Joe Blochel

Personal information
- Full name: Jozef Edward Blochel
- Date of birth: 3 March 1962 (age 64)
- Place of birth: Chalfont St Giles, England
- Height: 5 ft 10 in (1.78 m)
- Position: Forward

Senior career*
- Years: Team / Apps / (Gls)
- 1980–1982: Southampton / 0 / (0)
- 1982: → Wimbledon (loan) / 6 / (1)
- 1982: IK Arvika
- 1982: Road-Sea Southampton
- 1984–1985: Karlstad BK
- 1985–1987: Wycombe Wanderers
- 1987–1989: Bognor Regis Town
- 1989–1990: Djerv 1919
- 1990: Hertzöga BK
- 1990–1991: Säffle FF

= Joe Blochel =

English footballer

Jozef Edward Blochel (born 3 March 1962) in Chalfont St Giles, Buckinghamshire, is an English retired professional footballer who played briefly as a winger for Wimbledon in the Football League.

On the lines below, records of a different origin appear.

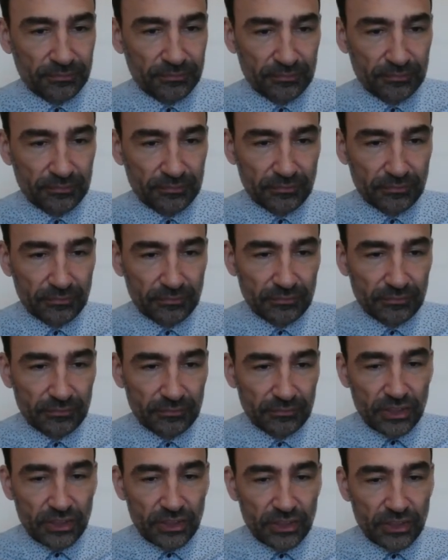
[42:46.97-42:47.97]
Saved.
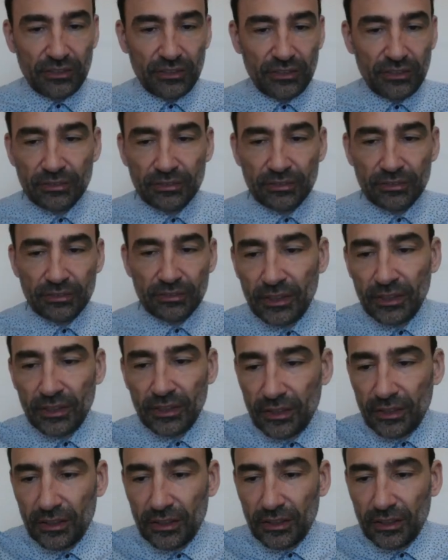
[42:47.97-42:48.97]

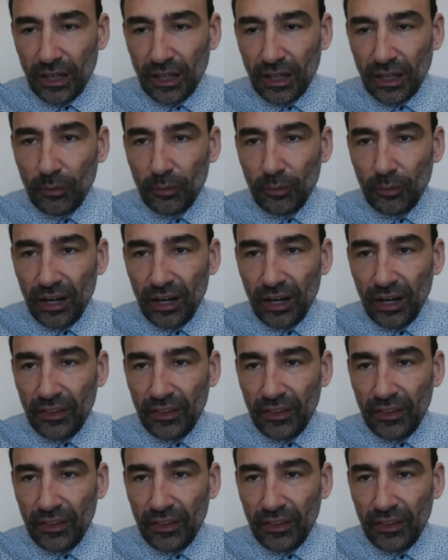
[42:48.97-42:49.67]
Are they really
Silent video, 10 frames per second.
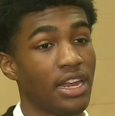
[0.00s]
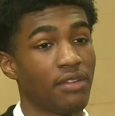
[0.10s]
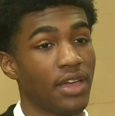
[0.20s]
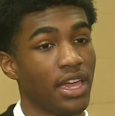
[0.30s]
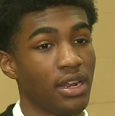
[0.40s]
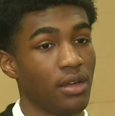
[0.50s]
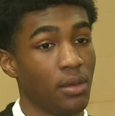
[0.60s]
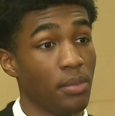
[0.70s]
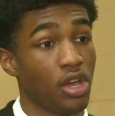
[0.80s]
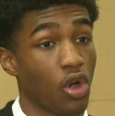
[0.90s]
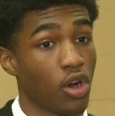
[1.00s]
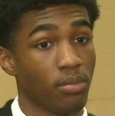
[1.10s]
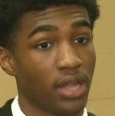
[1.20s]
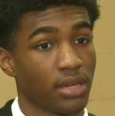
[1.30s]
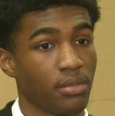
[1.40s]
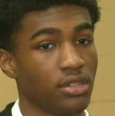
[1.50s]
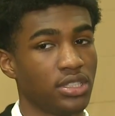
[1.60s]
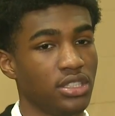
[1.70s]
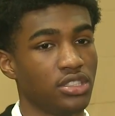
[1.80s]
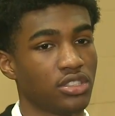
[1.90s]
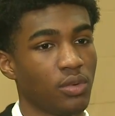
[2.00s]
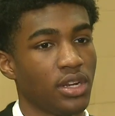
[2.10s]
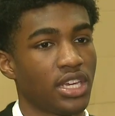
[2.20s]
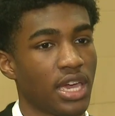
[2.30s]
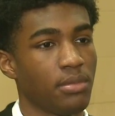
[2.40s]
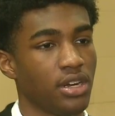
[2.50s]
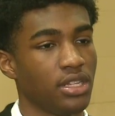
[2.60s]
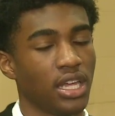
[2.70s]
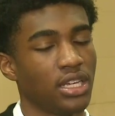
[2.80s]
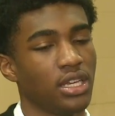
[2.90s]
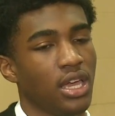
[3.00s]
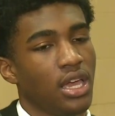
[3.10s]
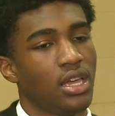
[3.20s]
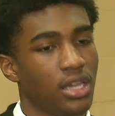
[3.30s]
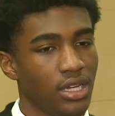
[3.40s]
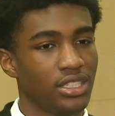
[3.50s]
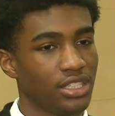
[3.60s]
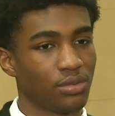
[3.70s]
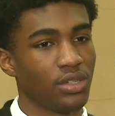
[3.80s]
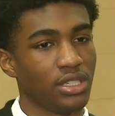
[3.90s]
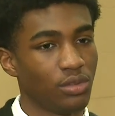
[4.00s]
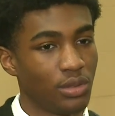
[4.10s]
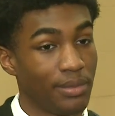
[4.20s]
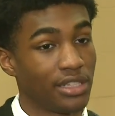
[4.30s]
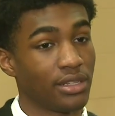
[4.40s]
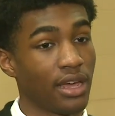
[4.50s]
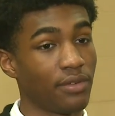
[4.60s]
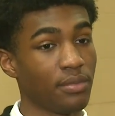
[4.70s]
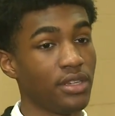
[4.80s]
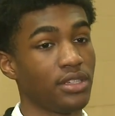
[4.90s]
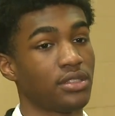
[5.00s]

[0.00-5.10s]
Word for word: never had a male or a black male teacher, so when they came here, like, it just really meant a lot for me.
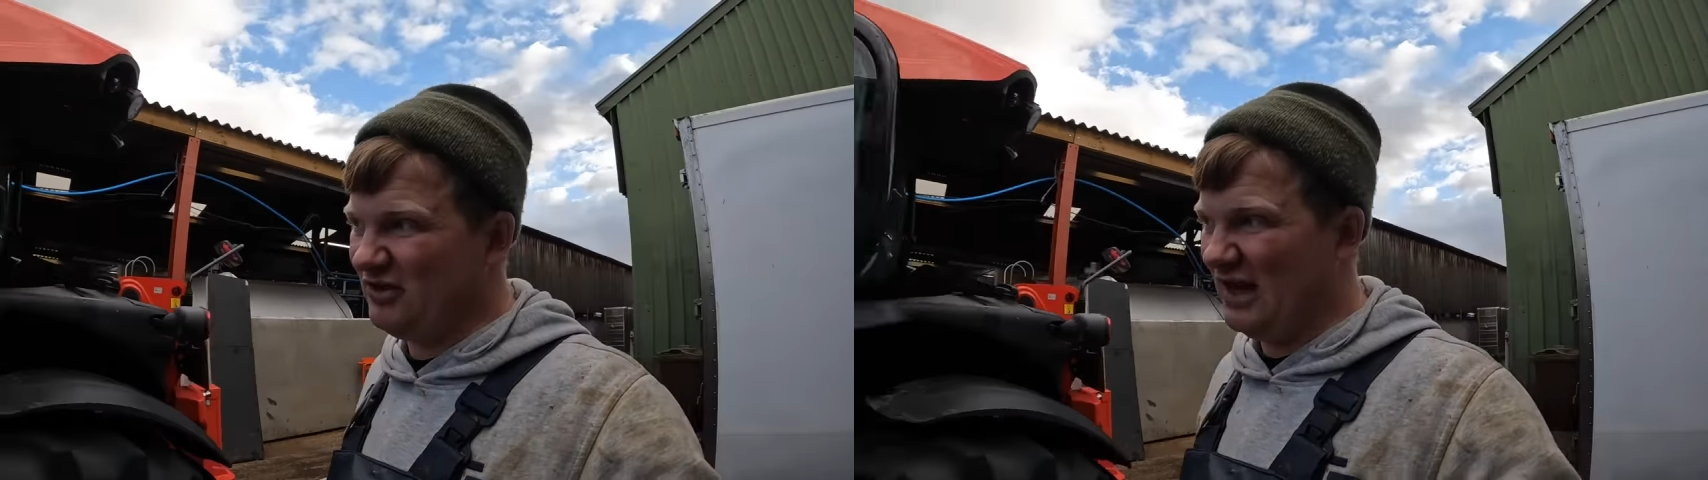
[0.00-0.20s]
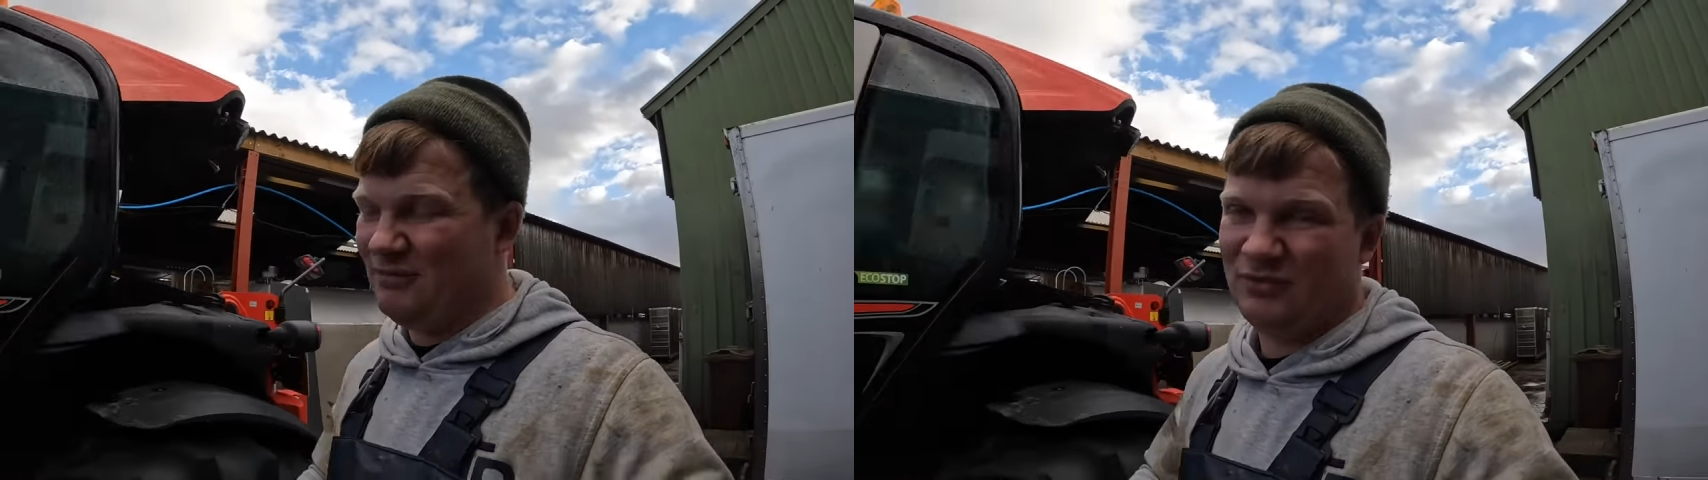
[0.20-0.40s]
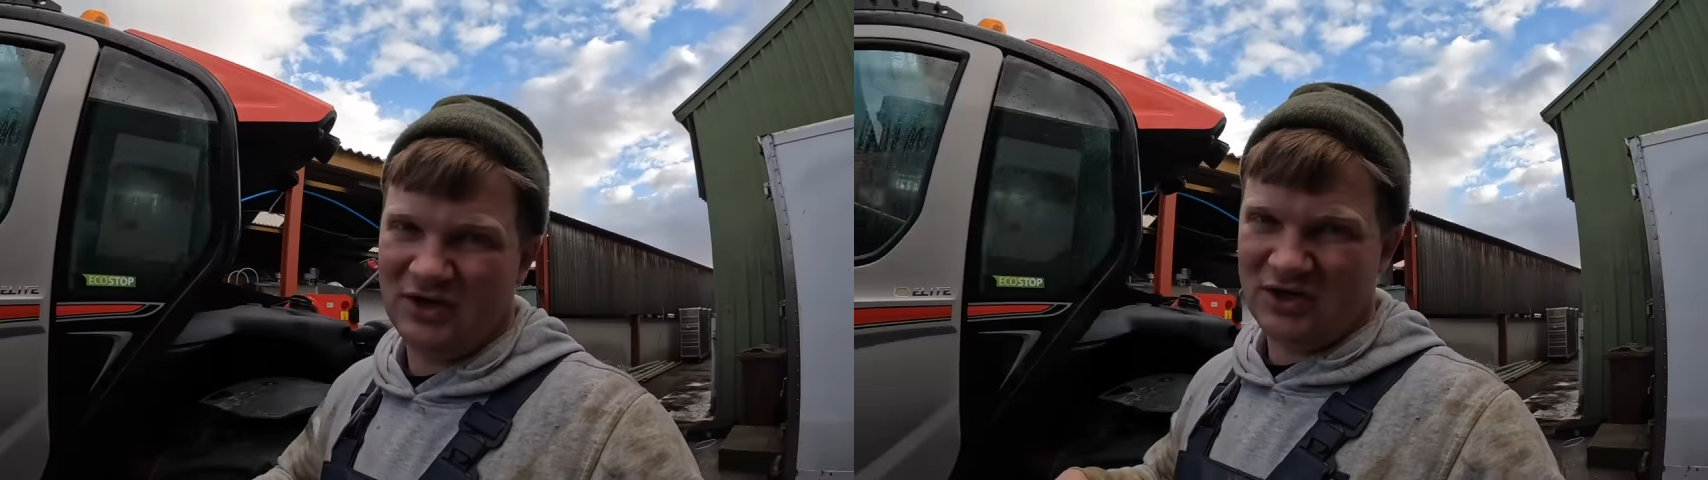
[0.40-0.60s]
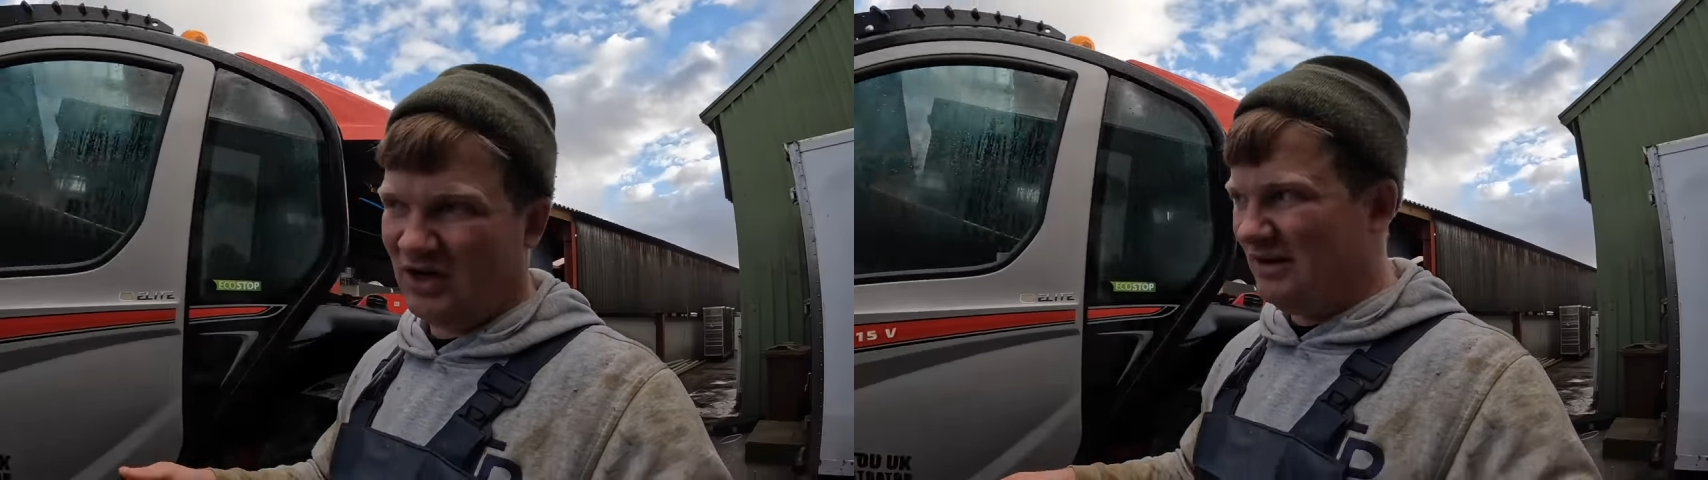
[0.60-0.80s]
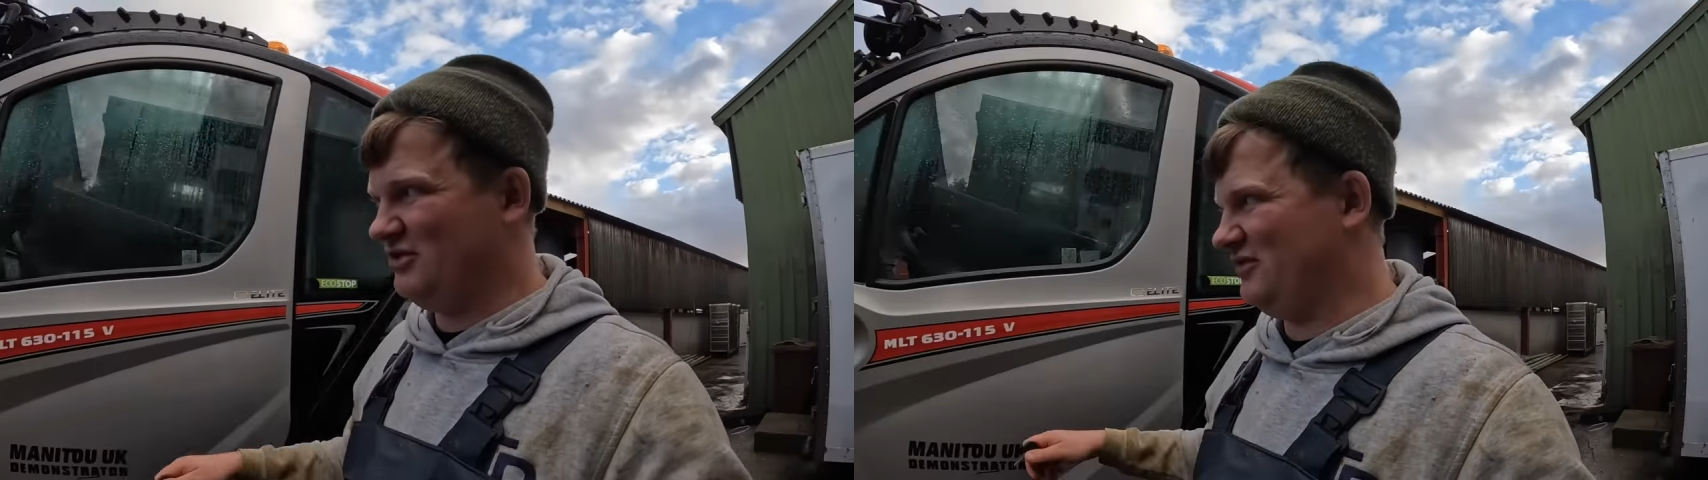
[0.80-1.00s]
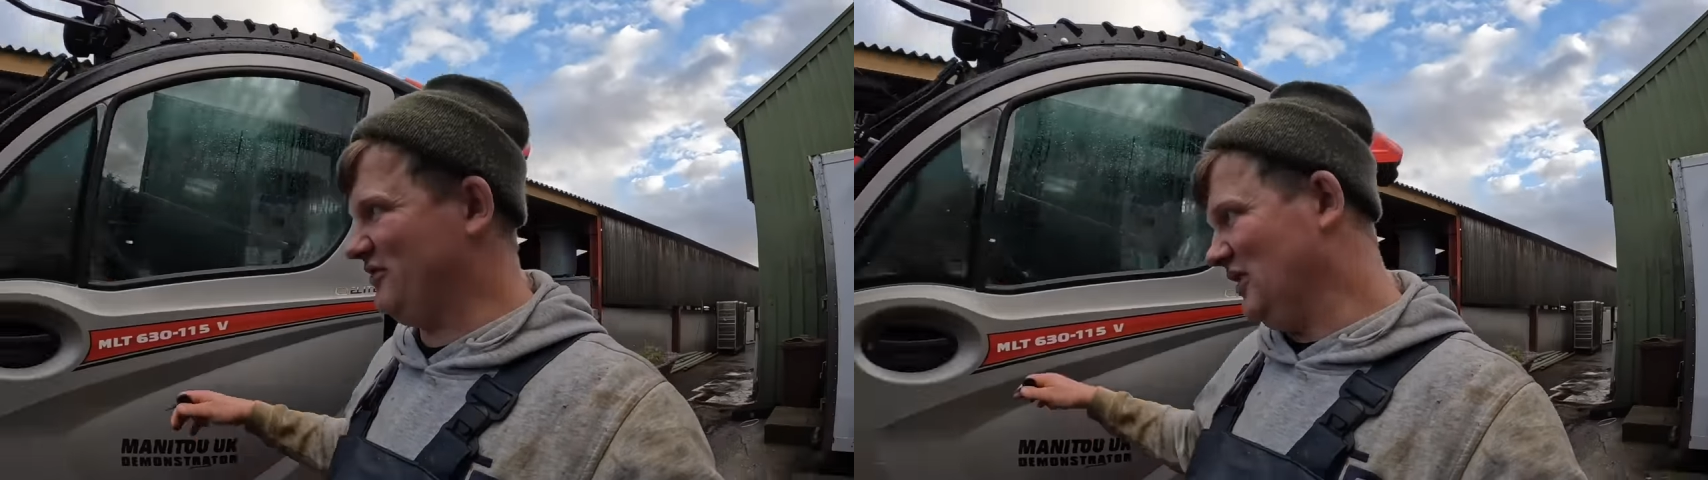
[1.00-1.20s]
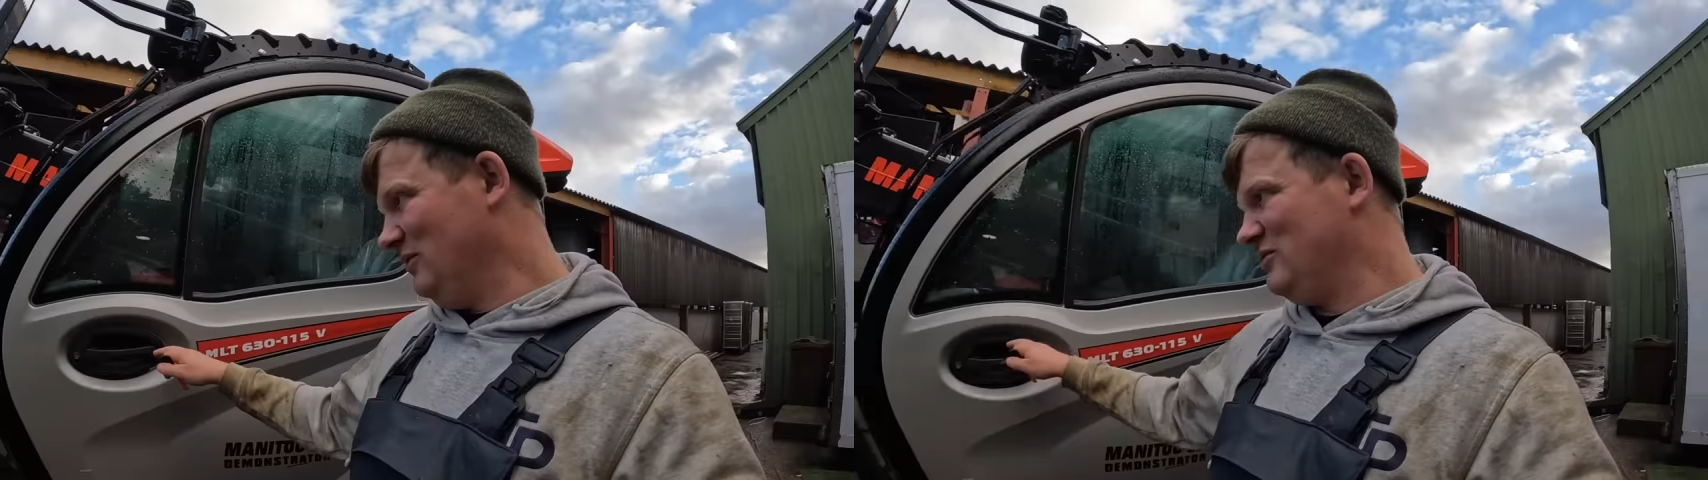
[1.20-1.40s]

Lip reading: camera, not having to film.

Blochel joined Southampton as an associate schoolboy in September 1975, signing as a professional in March 1980, but failed to break into the first-team. He joined Wimbledon on loan in January 1982, before being released by "the Saints".

After a few years in Scandinavia, he returned to England to play lower league football, before settling in Scandinavia.